Photo: Mark Schifelbein/Associated Press

The end result was something of a round trip: By the close on Friday, March 18, the Nasdaq Golden Dragon China index was about 3.4% higher than two weeks earlier, while the Hong Kong Hang Seng was down 2.3%. % for the same period. , show Refinitiv data.

The roller coaster ride demonstrates how Chinese equities remain dominated by politics and headlines, even as they play a growing role in international investor portfolios. While this is a familiar problem for emerging market investors, it makes them less attractive than companies that can be valued largely by their core business.

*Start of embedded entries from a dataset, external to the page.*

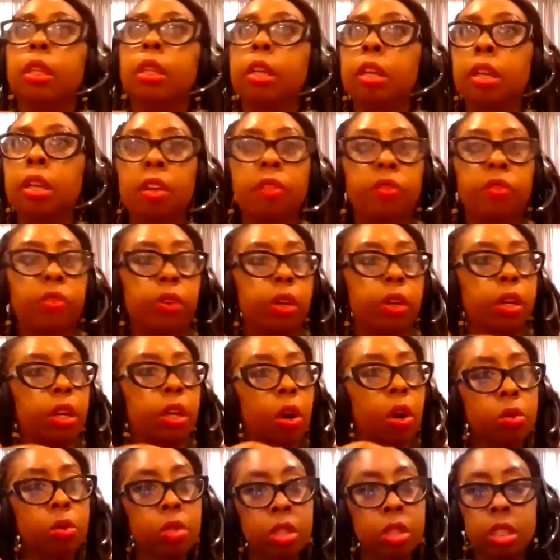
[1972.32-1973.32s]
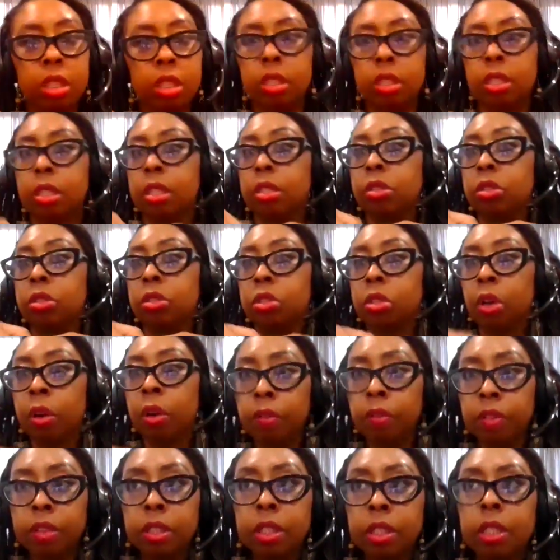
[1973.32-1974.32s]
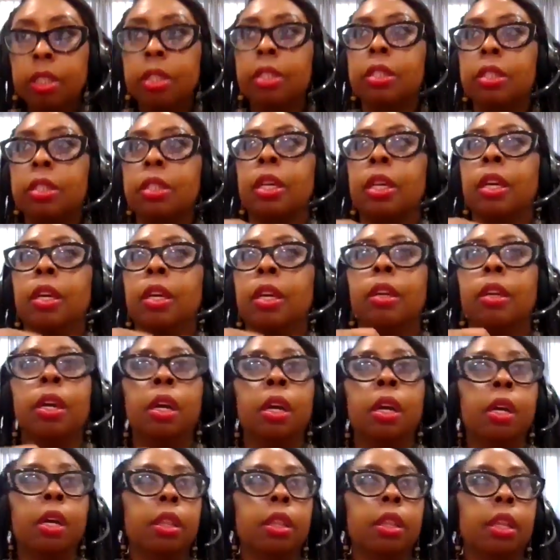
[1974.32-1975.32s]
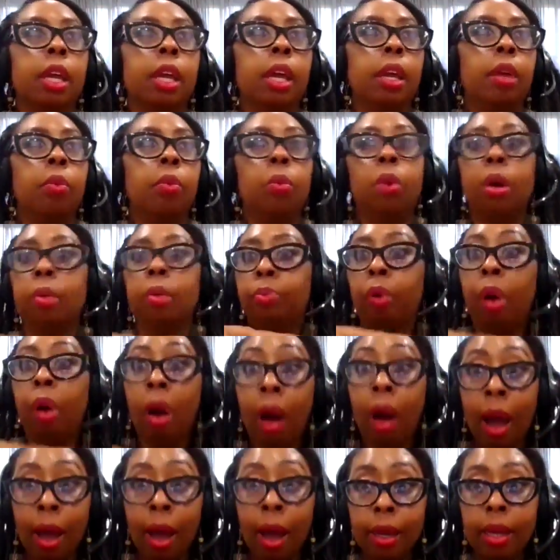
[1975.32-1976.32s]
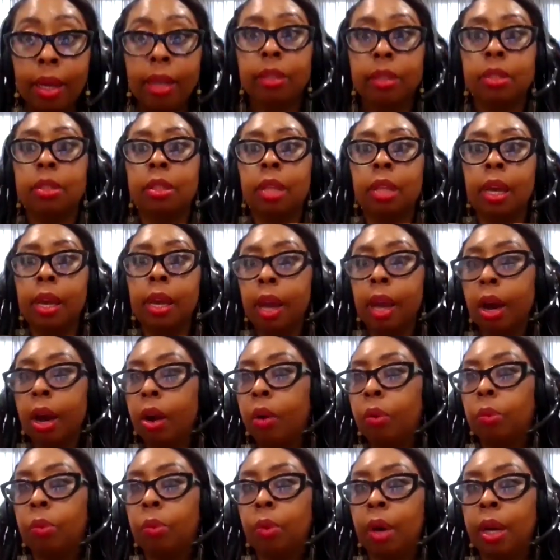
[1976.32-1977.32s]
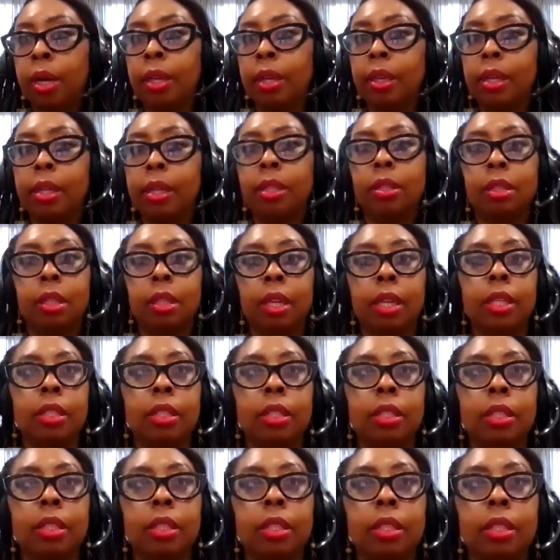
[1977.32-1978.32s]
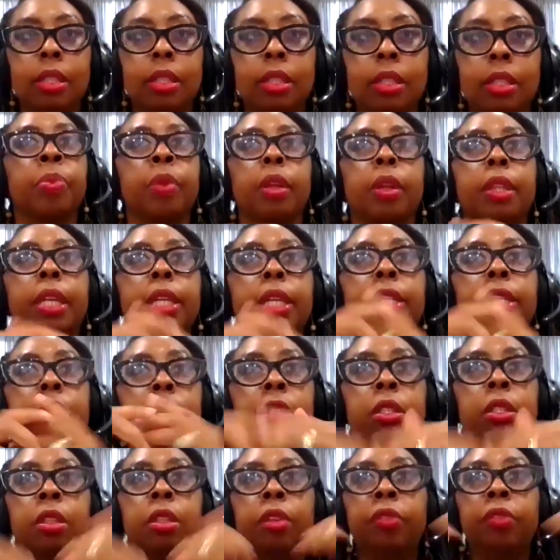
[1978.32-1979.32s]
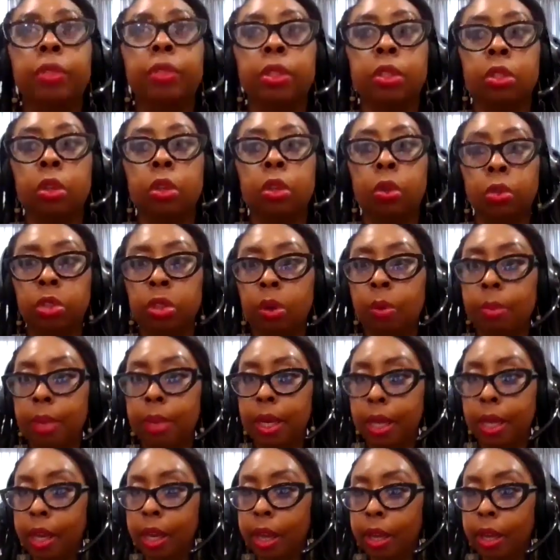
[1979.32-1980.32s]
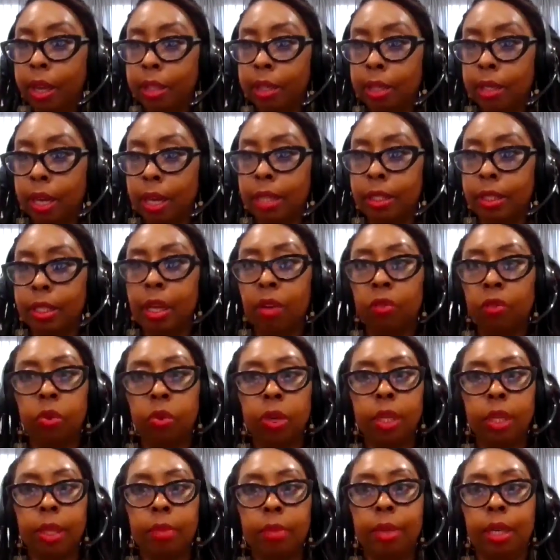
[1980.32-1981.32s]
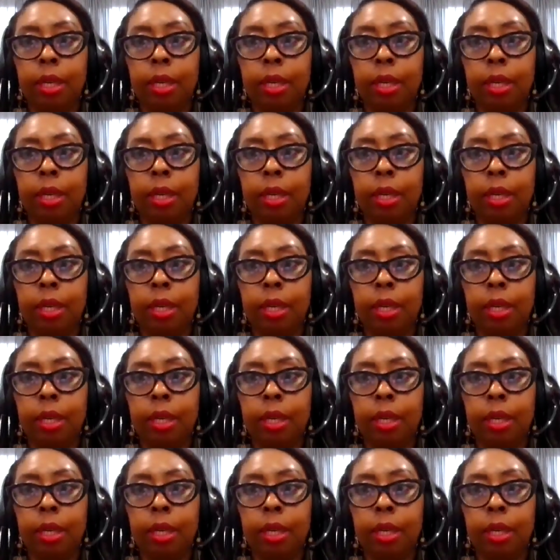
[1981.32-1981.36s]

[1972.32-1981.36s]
looking for coaches and services, and they want products. They are wanting these things. Like these different social media sites have really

After the convulsions, investors struggle to understand how much has really changed.

The Chinese authorities have tried to reassure investors before, but the pressure does not last long. While one of the top regulators took action in July 2021 to reassure global financial firms following a training ban, the real estate sector was soon engulfed in crisis and another tech giant, Meituan, repeatedly came to the attention of officials.

As for the delisting, there are grounds for optimism. Many companies are or may be getting second listings in Hong Kong as another way to access global capital markets, while some companies, including major telecom operators, have already been delisted with little practical effect. Chinese officials have also repeatedly stated that they want to solve this problem.

Numerous investors also argue that there are no fundamental problems with investing in China, and the long pullback has made some stocks attractive.

“We strongly reject the notion that ‘China is unsuitable for investment’,” said Justin Thomson, chief investment officer and head of international capital at T. Rowe Price Group Inc. positives such as extremely low valuations and the possibility of further economic easing.”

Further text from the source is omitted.